As you probably remember from my last post, I started my internship at B12 Consulting two weeks ago as my second secondment foreseen by the network activities.
So, today my third week starts and I guess it’s a good time to tell you what I have experienced and learned in these days.
If you are PhD students or researchers in general and you’re thinking that the rhythms in consulting are the same as yours, well… forget about it. I’m not talking about the amount of work, that basically remains the same. But on the contrary to researchers (who don’t have to show up at their office at the same time every morning or go back home at a fixed time in the evening), in a consulting company you have office hours. To be honest, I can’t say what I like better between these two “work-styles” yet. There are pros and cons in both the options, so just give me more time to figure it out, I will tell you in the next weeks 🙂
I started working on data-mining using some Python libraries. The first thing you are strongly recommended to do if you start working on Python projects, is to download and install Anaconda, which, according to Wikipedia, is an
open source distribution of the Python and R programming languages for large-scale data processing, predictive analytics, and scientific computing, that aims to simplify package management and deployment.
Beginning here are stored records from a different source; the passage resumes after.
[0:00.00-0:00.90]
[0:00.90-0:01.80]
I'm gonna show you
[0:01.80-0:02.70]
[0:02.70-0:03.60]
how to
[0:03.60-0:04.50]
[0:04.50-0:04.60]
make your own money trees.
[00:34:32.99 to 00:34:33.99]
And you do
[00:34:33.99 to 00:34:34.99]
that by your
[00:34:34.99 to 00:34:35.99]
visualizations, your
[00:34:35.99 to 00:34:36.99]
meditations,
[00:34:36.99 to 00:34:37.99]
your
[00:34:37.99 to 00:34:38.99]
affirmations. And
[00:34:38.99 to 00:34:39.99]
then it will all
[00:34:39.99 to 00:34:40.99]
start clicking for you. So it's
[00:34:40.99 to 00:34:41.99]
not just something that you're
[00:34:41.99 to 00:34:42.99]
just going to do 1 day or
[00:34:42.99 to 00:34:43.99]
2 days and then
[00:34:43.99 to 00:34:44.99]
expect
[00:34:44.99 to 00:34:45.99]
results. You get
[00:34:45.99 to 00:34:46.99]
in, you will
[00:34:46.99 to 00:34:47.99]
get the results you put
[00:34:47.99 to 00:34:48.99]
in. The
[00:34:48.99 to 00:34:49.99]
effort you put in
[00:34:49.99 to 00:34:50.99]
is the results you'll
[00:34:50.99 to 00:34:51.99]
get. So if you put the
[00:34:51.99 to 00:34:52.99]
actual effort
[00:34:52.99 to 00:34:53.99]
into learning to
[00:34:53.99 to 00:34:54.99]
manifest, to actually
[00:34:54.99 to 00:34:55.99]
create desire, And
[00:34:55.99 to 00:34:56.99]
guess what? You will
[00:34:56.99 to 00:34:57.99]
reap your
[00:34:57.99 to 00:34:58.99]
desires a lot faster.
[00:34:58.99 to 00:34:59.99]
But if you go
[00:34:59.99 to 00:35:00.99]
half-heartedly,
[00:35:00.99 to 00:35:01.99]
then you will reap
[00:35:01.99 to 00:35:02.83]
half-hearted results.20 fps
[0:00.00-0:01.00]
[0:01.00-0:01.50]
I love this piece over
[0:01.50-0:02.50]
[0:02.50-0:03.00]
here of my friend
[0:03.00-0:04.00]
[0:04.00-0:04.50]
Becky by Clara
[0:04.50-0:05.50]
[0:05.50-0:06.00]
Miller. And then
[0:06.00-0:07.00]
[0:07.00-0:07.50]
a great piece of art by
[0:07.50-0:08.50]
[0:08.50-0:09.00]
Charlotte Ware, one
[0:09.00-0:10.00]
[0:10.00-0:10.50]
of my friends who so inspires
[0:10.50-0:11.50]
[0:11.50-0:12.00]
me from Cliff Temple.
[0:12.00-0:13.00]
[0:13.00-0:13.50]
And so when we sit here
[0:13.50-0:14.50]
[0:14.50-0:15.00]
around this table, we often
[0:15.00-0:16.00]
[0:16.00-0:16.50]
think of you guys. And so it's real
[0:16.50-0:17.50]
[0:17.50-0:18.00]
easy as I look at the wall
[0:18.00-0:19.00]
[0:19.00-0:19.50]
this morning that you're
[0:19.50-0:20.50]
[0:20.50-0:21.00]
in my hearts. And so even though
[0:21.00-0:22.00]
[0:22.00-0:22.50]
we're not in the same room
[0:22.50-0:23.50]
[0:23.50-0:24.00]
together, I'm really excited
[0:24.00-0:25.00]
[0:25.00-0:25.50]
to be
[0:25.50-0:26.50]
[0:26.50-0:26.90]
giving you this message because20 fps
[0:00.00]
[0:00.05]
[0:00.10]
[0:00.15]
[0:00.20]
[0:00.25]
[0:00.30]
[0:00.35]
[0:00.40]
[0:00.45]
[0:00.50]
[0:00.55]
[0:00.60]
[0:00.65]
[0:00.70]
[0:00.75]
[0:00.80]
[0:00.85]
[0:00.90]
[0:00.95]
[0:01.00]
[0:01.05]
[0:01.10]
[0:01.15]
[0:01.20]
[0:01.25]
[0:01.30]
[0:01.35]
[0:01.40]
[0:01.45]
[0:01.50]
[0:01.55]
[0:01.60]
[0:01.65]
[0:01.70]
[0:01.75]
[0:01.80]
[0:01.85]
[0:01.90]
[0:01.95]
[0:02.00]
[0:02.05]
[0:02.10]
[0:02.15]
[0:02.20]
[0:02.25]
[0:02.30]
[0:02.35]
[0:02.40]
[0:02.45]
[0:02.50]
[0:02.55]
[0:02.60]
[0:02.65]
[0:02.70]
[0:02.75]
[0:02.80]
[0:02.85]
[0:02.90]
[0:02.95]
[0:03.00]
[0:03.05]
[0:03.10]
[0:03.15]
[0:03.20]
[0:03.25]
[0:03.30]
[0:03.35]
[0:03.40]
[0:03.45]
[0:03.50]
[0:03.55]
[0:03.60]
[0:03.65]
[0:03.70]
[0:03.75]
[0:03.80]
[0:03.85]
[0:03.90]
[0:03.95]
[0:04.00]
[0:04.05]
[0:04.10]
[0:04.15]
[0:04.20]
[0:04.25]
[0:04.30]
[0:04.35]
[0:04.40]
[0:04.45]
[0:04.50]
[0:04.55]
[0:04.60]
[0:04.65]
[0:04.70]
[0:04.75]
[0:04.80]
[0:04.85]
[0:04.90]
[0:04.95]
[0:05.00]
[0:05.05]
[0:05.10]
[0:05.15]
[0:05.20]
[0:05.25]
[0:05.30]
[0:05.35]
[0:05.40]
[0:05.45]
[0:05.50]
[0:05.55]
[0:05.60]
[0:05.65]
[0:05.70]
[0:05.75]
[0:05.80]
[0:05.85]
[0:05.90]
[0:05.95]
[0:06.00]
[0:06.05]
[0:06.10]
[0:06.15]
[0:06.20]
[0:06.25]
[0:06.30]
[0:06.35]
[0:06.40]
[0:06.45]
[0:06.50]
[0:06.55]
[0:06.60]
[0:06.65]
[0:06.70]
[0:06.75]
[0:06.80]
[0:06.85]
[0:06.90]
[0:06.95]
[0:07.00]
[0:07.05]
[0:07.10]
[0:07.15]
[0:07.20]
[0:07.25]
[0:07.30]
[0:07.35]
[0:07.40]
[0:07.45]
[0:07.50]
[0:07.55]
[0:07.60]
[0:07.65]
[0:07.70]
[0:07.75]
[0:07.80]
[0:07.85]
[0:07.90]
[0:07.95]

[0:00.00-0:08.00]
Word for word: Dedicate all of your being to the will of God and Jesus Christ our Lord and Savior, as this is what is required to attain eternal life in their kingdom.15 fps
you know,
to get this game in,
To simplify a bit, Anaconda allows you to create different Python environments on your computer while preserving the dependencies among the different packages. This can turn out to be really useful if you have to work on projects with different Python versions. Here you find a really simple and quick tutorial on how to manage different environments.
When you have to work with different data sets, you probably may want to optimize and speed up the performances of your code in the best way possible. Problem solved: you can use Pandas, a Python Data Analysis Library designed to provide easy-to-handle data structures. Here is a ten minutes tutorial about it. It’s the same that I used to learn and I found it quite efficient.
Just one thing, to be honest with you: ten minutes is maybe the time that it will take to just read the whole webpage. But if you want to follow it step by step, reproducing the commands in a script on your own, changing a bit the code to see if you make the things work out in this way or in the other, maybe even one day won’t be enough. But not a big deal, eventually. All new things always require some time to be learned properly 🙂
I will start applying some machine learning techniques on my data this week. I will use k-means, a clustering algorithm. But I’m not gonna spend more words on that: leave me something to tell you in my future posts!
So far, I’m really enjoying this experience: my new colleagues are very nice people, my office is pretty enough not to make me regret my old one and, overall, I’m learning a lot and this is maybe the part of my work that I like most. So, ’till next time!